Copy, with no pictures, the line that contains "(0.90 s to 1.80 s)" and each line after it down to the end of the entries below, exactly.
____________________
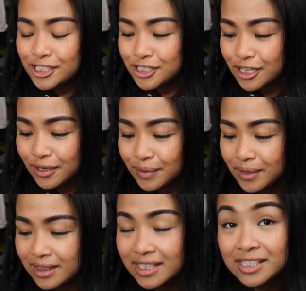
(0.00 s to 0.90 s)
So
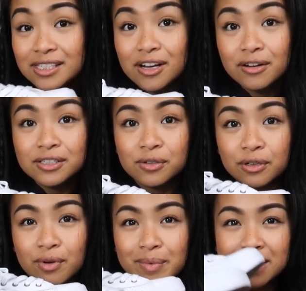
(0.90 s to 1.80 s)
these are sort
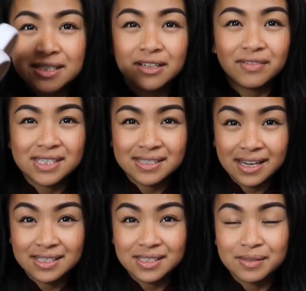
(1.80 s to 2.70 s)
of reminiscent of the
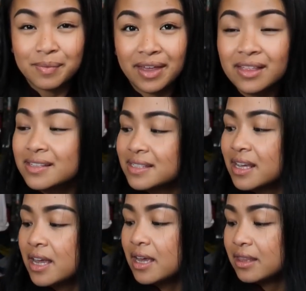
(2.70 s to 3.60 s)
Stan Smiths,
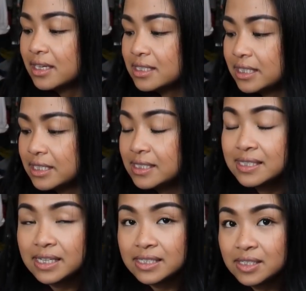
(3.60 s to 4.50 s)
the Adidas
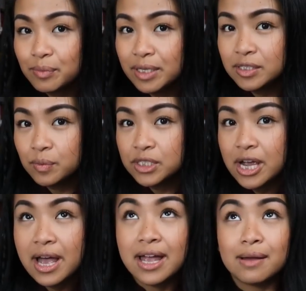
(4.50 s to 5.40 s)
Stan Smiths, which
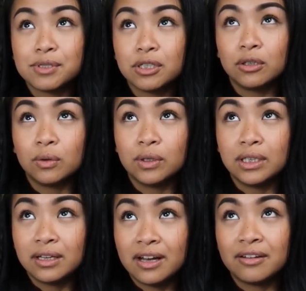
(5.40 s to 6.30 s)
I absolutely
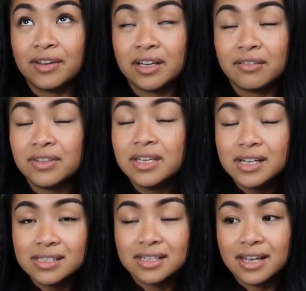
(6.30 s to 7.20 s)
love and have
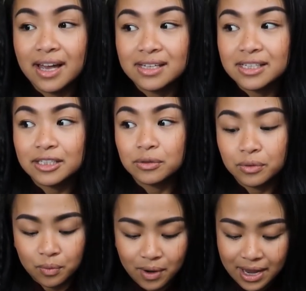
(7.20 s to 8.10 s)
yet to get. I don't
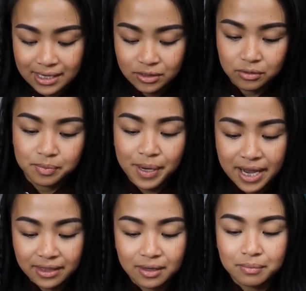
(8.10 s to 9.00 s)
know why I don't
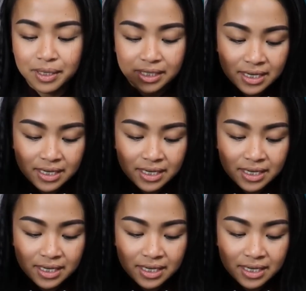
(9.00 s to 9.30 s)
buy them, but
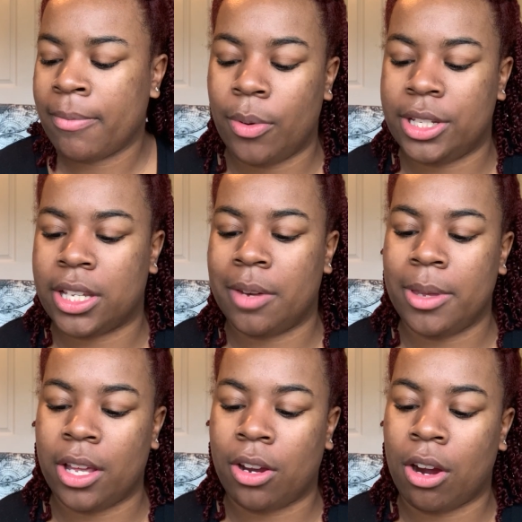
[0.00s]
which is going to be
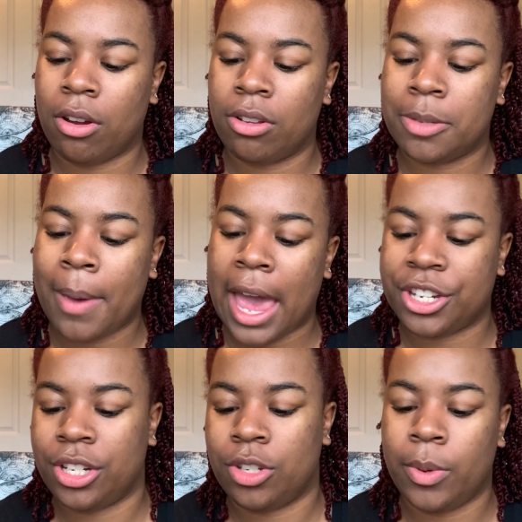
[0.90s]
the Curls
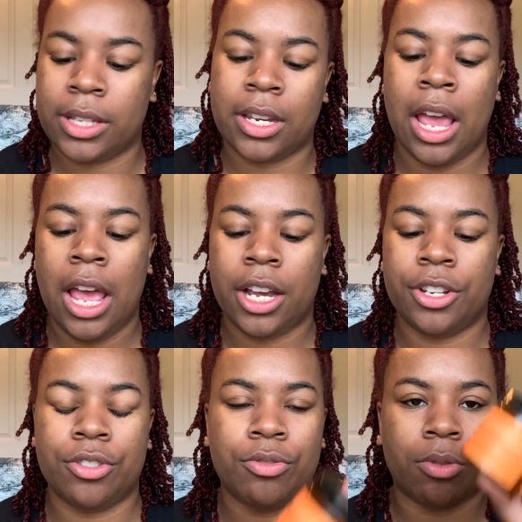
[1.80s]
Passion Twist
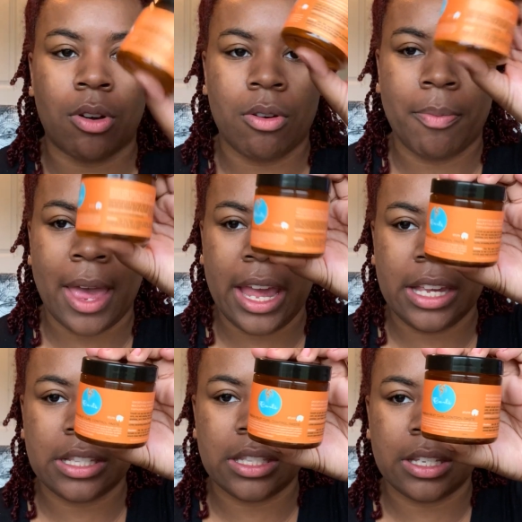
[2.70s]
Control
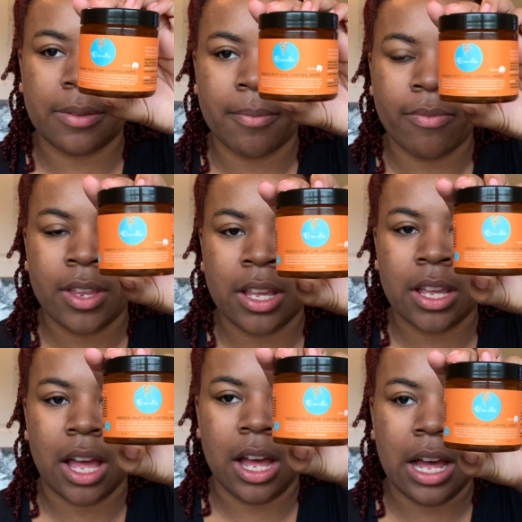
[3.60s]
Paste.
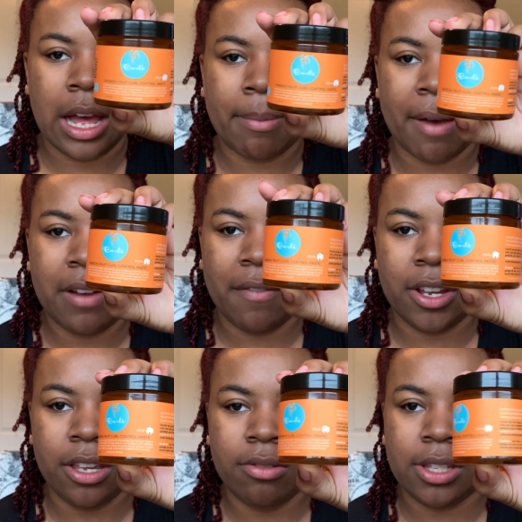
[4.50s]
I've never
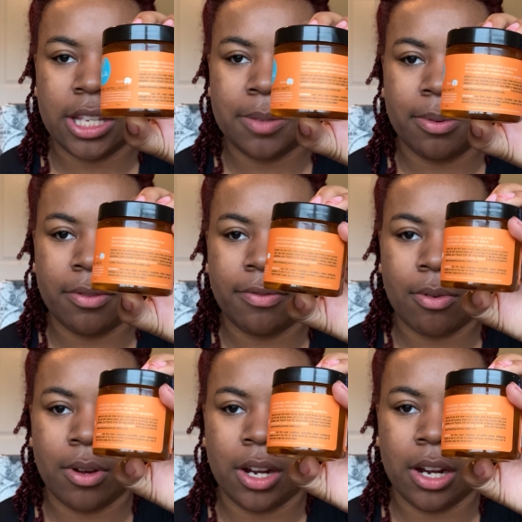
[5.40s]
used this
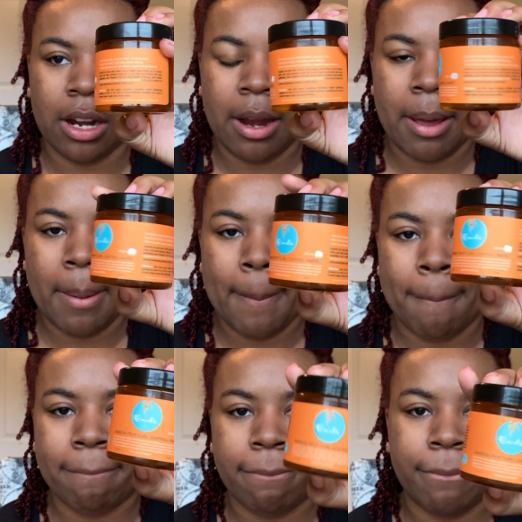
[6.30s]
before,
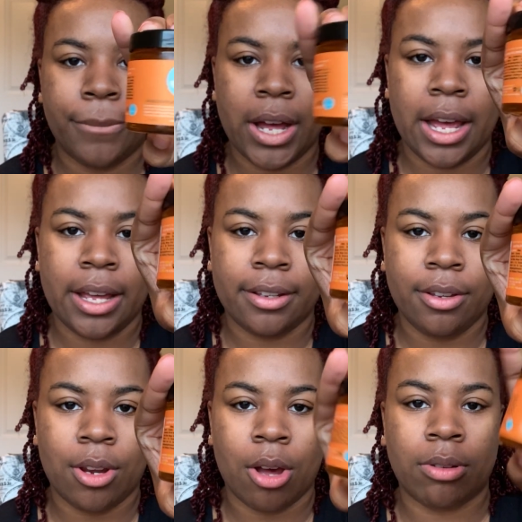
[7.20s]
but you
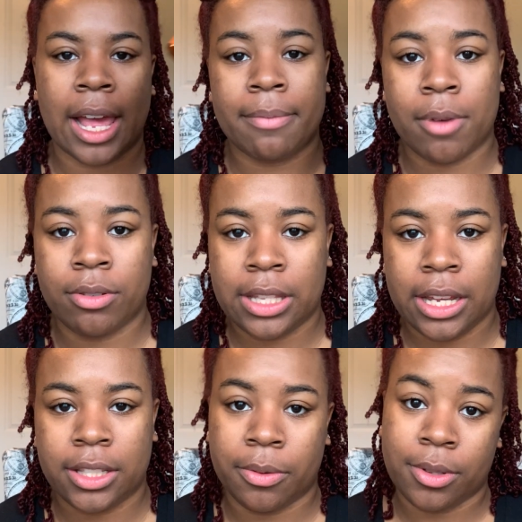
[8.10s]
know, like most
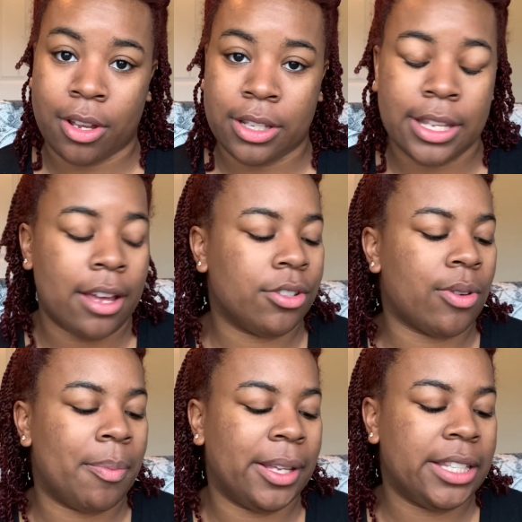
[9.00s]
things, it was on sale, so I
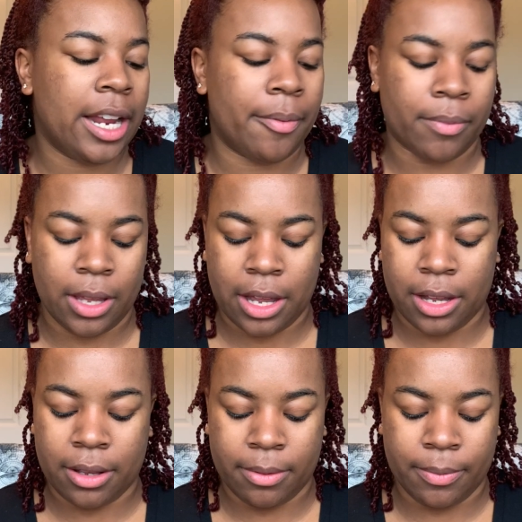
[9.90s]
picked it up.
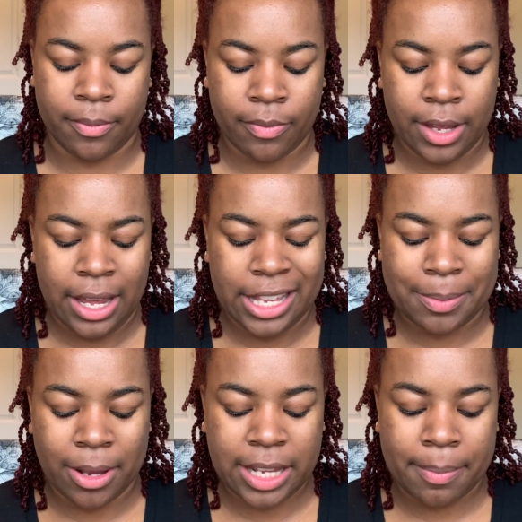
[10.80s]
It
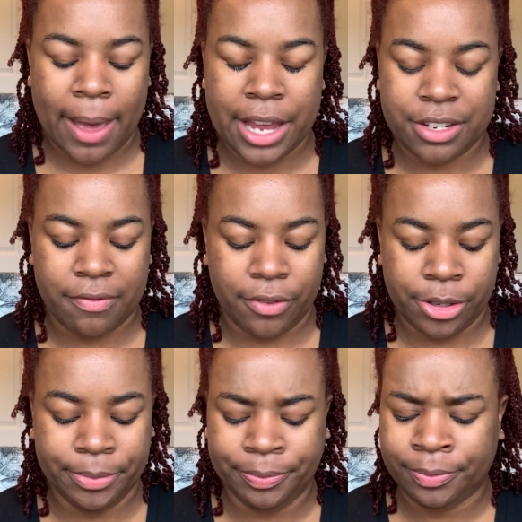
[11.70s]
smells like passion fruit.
____________________
→ **Expected output**:
(0.90 s to 1.80 s)
these are sort
(1.80 s to 2.70 s)
of reminiscent of the
(2.70 s to 3.60 s)
Stan Smiths,
(3.60 s to 4.50 s)
the Adidas
(4.50 s to 5.40 s)
Stan Smiths, which
(5.40 s to 6.30 s)
I absolutely
(6.30 s to 7.20 s)
love and have
(7.20 s to 8.10 s)
yet to get. I don't
(8.10 s to 9.00 s)
know why I don't
(9.00 s to 9.30 s)
buy them, but
[0.00s]
which is going to be
[0.90s]
the Curls
[1.80s]
Passion Twist
[2.70s]
Control
[3.60s]
Paste.
[4.50s]
I've never
[5.40s]
used this
[6.30s]
before,
[7.20s]
but you
[8.10s]
know, like most
[9.00s]
things, it was on sale, so I
[9.90s]
picked it up.
[10.80s]
It
[11.70s]
smells like passion fruit.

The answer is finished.